Items from a data source:
====

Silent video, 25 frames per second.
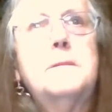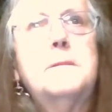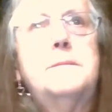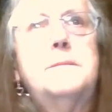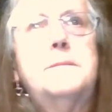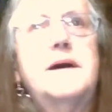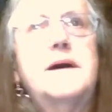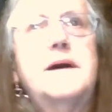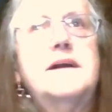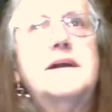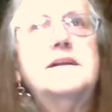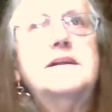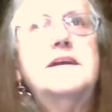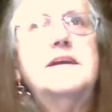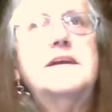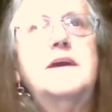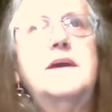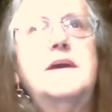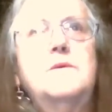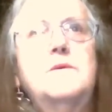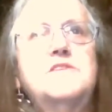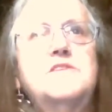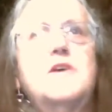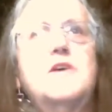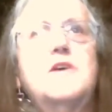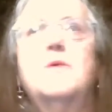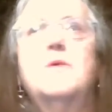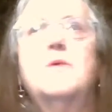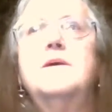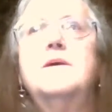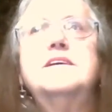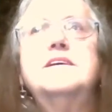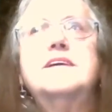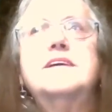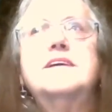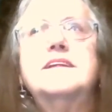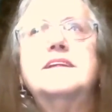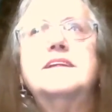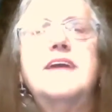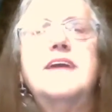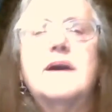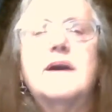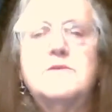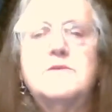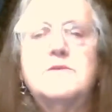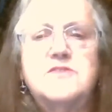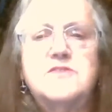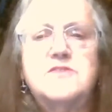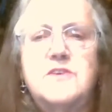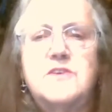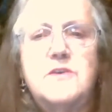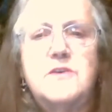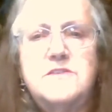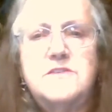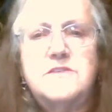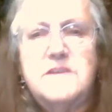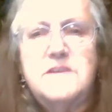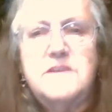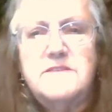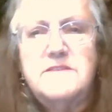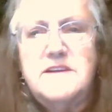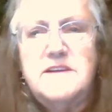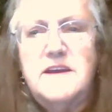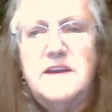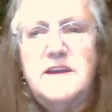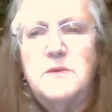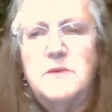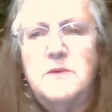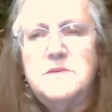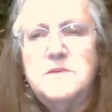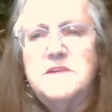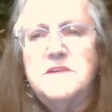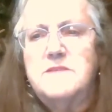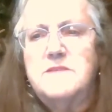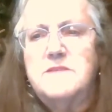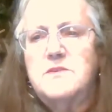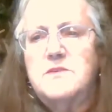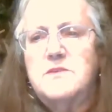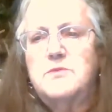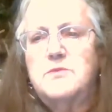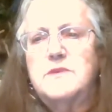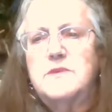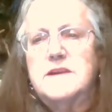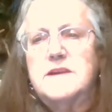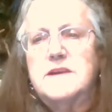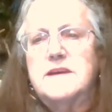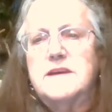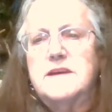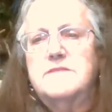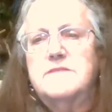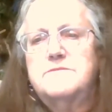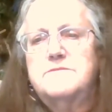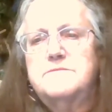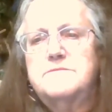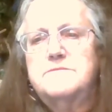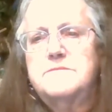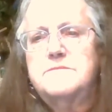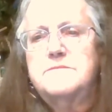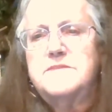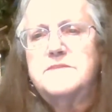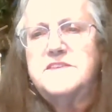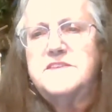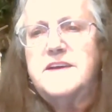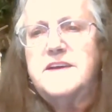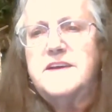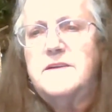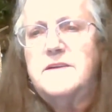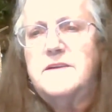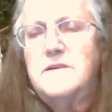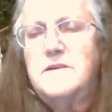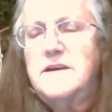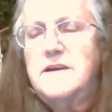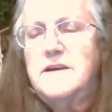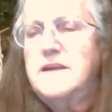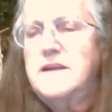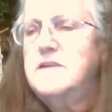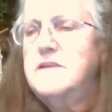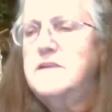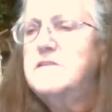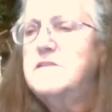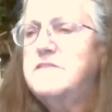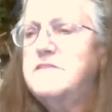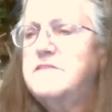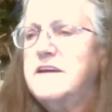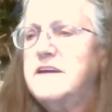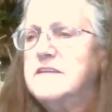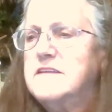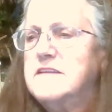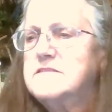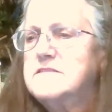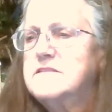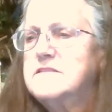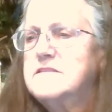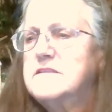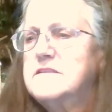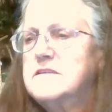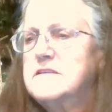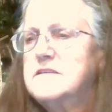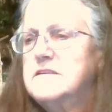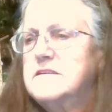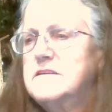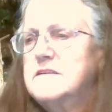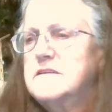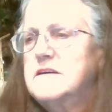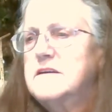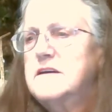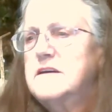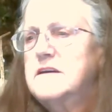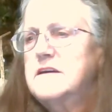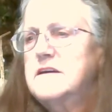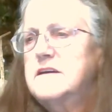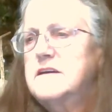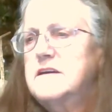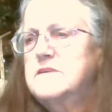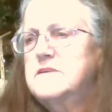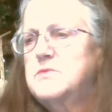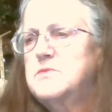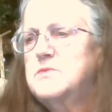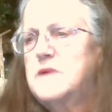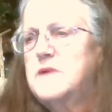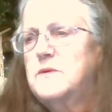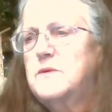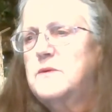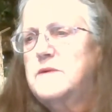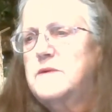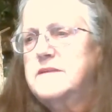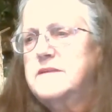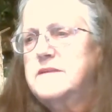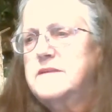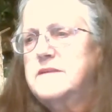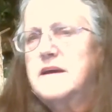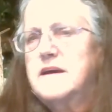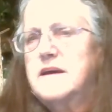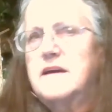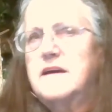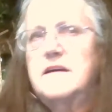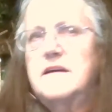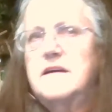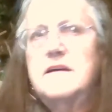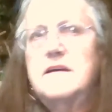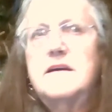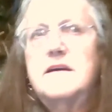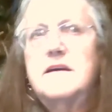but he was always on the outskirts of it. He was never really centered in your face, is what I want to say.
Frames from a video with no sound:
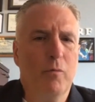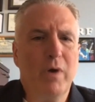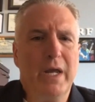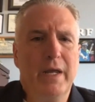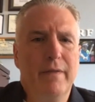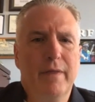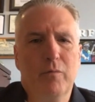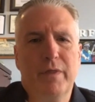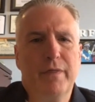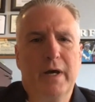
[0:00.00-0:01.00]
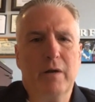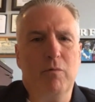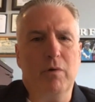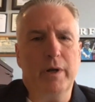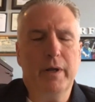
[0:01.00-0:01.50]
way that we thought it
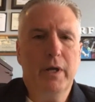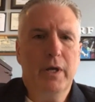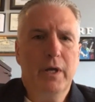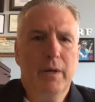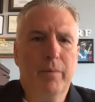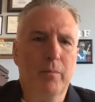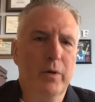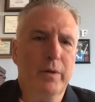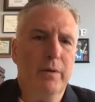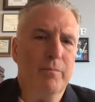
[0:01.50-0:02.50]
would. But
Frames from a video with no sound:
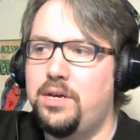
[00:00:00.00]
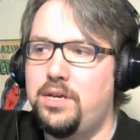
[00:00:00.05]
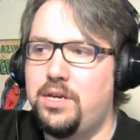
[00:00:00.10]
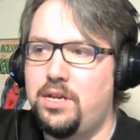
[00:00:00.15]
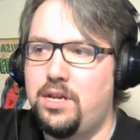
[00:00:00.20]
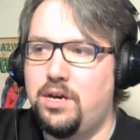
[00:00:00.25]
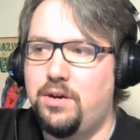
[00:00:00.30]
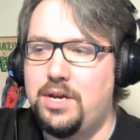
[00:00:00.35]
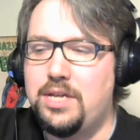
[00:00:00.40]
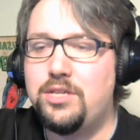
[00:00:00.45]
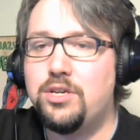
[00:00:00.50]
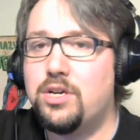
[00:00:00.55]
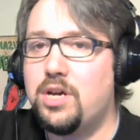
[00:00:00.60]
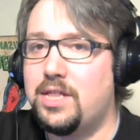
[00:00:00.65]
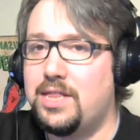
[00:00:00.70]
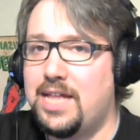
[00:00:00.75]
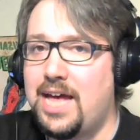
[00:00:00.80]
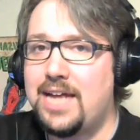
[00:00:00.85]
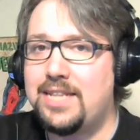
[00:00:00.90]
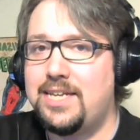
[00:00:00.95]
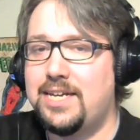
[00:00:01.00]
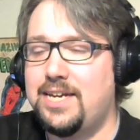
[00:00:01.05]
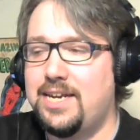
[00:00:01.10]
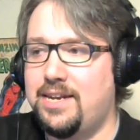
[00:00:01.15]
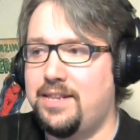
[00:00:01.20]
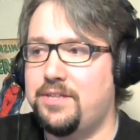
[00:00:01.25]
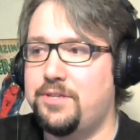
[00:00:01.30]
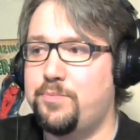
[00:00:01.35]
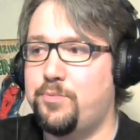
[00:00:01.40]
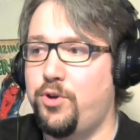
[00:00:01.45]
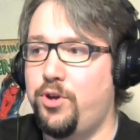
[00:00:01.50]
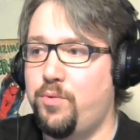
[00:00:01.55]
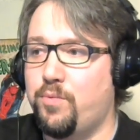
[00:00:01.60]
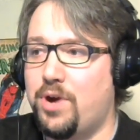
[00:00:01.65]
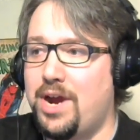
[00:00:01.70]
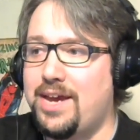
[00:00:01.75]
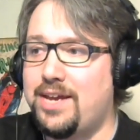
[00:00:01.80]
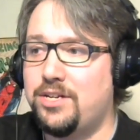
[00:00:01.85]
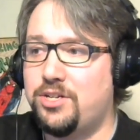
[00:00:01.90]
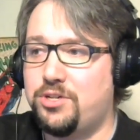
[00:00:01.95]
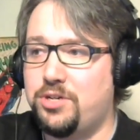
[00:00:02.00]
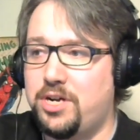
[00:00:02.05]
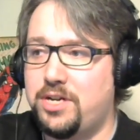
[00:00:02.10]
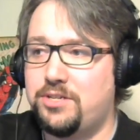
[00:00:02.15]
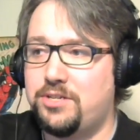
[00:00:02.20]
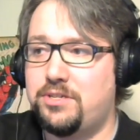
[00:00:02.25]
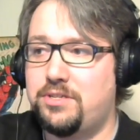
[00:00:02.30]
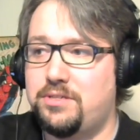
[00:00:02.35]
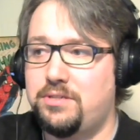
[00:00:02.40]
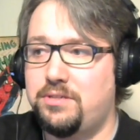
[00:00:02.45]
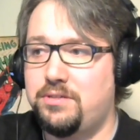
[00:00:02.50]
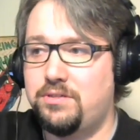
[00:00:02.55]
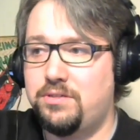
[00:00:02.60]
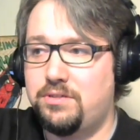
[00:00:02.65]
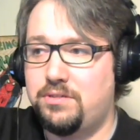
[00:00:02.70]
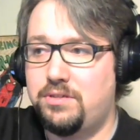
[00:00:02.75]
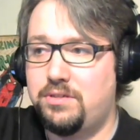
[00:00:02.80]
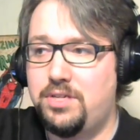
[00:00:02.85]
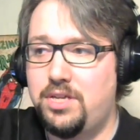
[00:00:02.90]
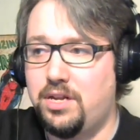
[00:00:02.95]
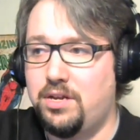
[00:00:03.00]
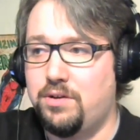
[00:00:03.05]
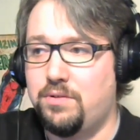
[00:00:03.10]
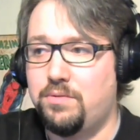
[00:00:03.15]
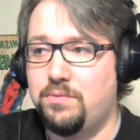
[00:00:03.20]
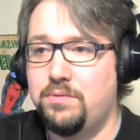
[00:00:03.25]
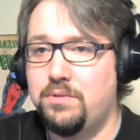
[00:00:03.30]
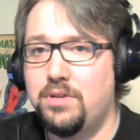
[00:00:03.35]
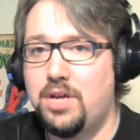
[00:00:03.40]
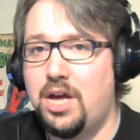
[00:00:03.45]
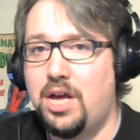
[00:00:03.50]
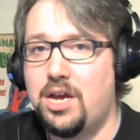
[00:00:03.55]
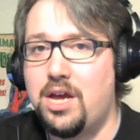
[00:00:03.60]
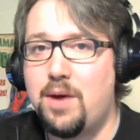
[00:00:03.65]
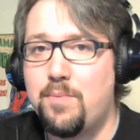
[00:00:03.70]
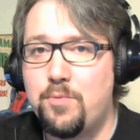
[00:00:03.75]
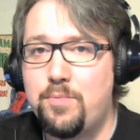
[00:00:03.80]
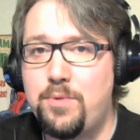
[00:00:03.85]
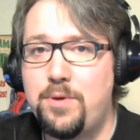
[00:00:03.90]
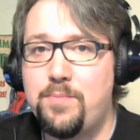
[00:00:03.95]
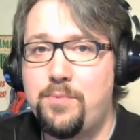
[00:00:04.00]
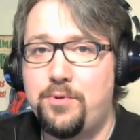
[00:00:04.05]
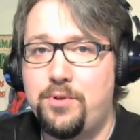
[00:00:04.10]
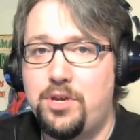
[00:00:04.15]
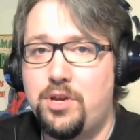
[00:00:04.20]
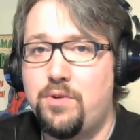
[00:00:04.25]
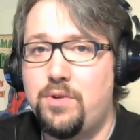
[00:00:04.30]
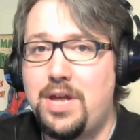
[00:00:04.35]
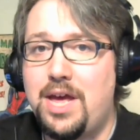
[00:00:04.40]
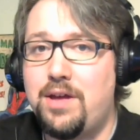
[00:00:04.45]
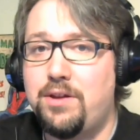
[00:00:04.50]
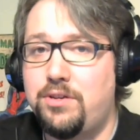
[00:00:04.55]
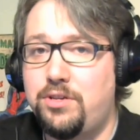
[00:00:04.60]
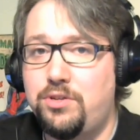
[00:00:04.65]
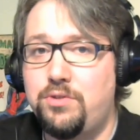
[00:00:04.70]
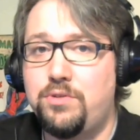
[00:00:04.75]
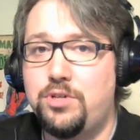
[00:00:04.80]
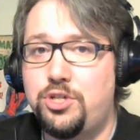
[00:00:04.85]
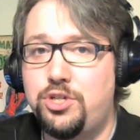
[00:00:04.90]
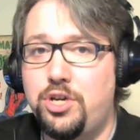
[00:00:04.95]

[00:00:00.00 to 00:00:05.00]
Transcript: You know, it took a lot to get to this point where I can trust, you know, a couple people to go down and do a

====

- **Problem requirements**: The copy should hold exactly the lines above from the one with "[00:00:00.80]" through the one with "[00:00:01.65]", both ends counted, and no pictures at all.

- **Result for this task**:
[00:00:00.80]
[00:00:00.85]
[00:00:00.90]
[00:00:00.95]
[00:00:01.00]
[00:00:01.05]
[00:00:01.10]
[00:00:01.15]
[00:00:01.20]
[00:00:01.25]
[00:00:01.30]
[00:00:01.35]
[00:00:01.40]
[00:00:01.45]
[00:00:01.50]
[00:00:01.55]
[00:00:01.60]
[00:00:01.65]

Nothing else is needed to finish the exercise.